Down & Out In Barrow-In-Furness

I left London by train and have arrived in Barrow-In-Furness. The journey pushes to the north weast of England, passing up the coast. White sheep dot the green hills on one side; on the other, the low tide sea reveals chocolate-coloured mudflats pock-marked with pools of silver water. The sky is grey.

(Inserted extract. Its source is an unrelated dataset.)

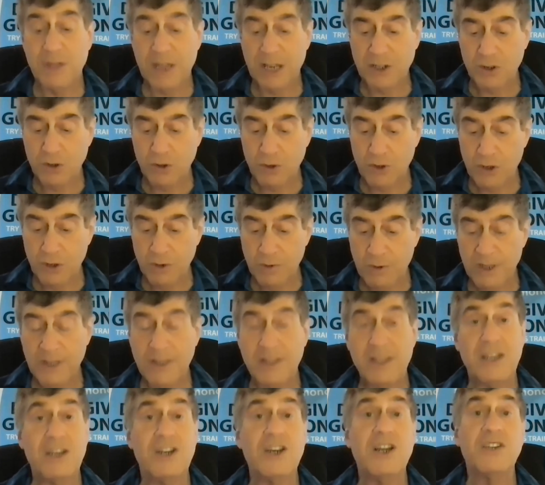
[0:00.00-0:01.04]
that you're doing,
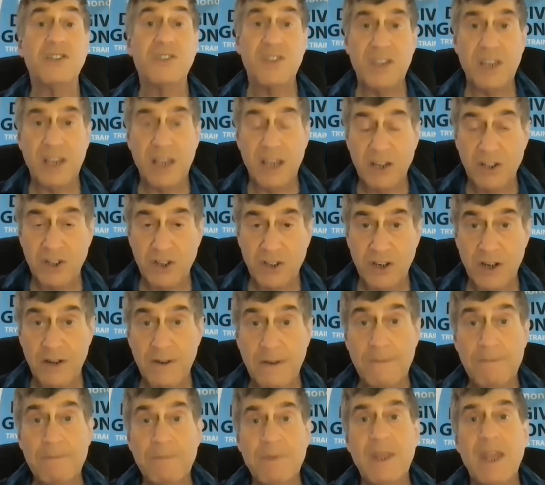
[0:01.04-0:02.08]
the enunciation.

Barrow-In-Furness is home to a massive shipbuilding industry that has, like most globalized company towns, slowed to a crawl since the end of the Cold War. For years, this town of 70,000 people has pumped out big bad nuclear submarines, oil tankers, frigates, and ferries. Now the docks are empty. The last boat to leave was the ill-fated Canadian HMS Chicoutimi that burst into flames in the north Atlantic: a weapon of mass destruction turned into a weapon of self-destruction. The tragedy seems to be a bitter send off the local industry that won't see another launch until 2007 (or so they say).
Any rumor of a future nuclear-powered ship-building contract will make more headlines than would a nuclear war.

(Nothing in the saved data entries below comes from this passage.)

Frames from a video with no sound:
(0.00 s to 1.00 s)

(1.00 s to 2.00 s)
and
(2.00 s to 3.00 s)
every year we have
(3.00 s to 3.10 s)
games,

Burrows-In-Furness is on the border of England and Soctland -- so close that you have to be careful not to to mix it up, because people can be sensitive about that. It's low-lying, with squat, 2-storey homes in neat lines that all have a stubbly moss growing up through the shingles. The town hall is the crowning glory of the town's Victorian accoutrements. The older buildings house Chinese take-aways, two-table pubs, and barren travel agencies. Beyond, the massive shipyards look like airplane hangars. They loom over the town, fenced off with barbed wire. This peaceful-looking town makes some of the worlds largest, most lethal weapons on earth. Beyond you can see the sea, bringing in the smell of salt. When the wind shifts, you can smell sheep in the surrounding hills.

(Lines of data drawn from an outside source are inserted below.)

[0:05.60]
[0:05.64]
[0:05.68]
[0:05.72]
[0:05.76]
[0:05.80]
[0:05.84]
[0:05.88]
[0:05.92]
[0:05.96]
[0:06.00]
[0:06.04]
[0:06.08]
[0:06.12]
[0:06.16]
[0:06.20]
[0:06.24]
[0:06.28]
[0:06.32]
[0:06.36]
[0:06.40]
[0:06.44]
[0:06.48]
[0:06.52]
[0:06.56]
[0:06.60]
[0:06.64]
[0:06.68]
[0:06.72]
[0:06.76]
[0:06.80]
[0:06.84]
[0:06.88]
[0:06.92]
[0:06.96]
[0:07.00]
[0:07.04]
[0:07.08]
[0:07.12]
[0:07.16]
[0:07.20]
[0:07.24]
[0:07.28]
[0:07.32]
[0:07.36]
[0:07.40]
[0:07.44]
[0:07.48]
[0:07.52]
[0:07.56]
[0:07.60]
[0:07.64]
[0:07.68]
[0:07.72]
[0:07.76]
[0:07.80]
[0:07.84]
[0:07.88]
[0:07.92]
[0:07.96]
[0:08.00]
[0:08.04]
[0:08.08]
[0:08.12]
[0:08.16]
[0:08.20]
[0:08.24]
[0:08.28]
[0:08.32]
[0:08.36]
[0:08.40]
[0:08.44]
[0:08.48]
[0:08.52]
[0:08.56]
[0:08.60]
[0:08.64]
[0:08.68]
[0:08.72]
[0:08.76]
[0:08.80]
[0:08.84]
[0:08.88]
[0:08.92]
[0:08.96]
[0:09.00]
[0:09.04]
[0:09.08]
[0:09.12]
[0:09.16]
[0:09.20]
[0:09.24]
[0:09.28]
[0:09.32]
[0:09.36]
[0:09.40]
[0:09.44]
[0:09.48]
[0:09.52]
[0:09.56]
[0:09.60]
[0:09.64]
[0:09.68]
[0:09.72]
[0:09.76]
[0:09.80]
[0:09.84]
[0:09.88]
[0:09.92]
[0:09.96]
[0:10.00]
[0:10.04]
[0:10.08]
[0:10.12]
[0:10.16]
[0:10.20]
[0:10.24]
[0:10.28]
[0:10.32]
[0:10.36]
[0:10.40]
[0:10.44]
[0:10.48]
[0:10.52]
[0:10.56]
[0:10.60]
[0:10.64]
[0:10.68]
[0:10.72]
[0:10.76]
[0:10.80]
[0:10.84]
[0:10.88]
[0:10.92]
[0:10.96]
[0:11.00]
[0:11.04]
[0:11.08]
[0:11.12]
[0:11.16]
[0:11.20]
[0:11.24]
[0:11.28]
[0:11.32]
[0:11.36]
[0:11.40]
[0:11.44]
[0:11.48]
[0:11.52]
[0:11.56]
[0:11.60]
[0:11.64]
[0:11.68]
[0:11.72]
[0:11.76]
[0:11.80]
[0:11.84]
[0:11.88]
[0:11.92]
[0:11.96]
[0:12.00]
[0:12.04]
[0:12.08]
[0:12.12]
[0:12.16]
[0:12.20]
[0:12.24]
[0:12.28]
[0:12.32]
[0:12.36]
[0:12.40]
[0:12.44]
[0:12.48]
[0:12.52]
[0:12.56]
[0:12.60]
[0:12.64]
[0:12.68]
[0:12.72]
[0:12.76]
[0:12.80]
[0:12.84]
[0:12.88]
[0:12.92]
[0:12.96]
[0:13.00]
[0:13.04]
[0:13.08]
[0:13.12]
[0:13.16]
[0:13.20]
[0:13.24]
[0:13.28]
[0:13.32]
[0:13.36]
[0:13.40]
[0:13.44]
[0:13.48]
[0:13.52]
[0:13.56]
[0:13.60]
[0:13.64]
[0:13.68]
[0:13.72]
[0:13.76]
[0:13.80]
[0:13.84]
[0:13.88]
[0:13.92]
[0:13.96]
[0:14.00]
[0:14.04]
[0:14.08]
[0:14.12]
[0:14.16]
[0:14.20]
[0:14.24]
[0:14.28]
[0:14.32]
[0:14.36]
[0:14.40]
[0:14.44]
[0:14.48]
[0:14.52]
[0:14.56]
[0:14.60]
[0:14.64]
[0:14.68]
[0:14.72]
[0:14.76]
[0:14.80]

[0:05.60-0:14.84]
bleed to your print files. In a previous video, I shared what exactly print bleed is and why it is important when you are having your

I am staying in the Hotel Majestic. But Majestic it is not. In the lobby, they proudly display a framed copy of the Tourist Authority's 2-Star hotel rating. The elevator moves so slow, it feels like an old man is hoisting me up in a fridge. The walls are covered in acres of white wallpaper with bright pink flowers. The showers spill out water that should boil a lobster or sooth a polar bear. The carpet is its own self-sustaining ecosystem.

It is a refreshing pace here -- people make eye contact with you in the streets. People are patient. If you want to tie your shoe in the middle of the street, no one will bump into you. It's a young town; it has a strip of decent pubs and clubs -- including one with a mechanical bull on the main floor that everyone attempts to conquer after a few beers. It also has a shady side. The local paper speaks of "dozens" of childen addicted to smack. As my taxi driver said: "aye, is kin'a dead dooring the week, but eh, on a fry-eh nigh' it get priddy even!"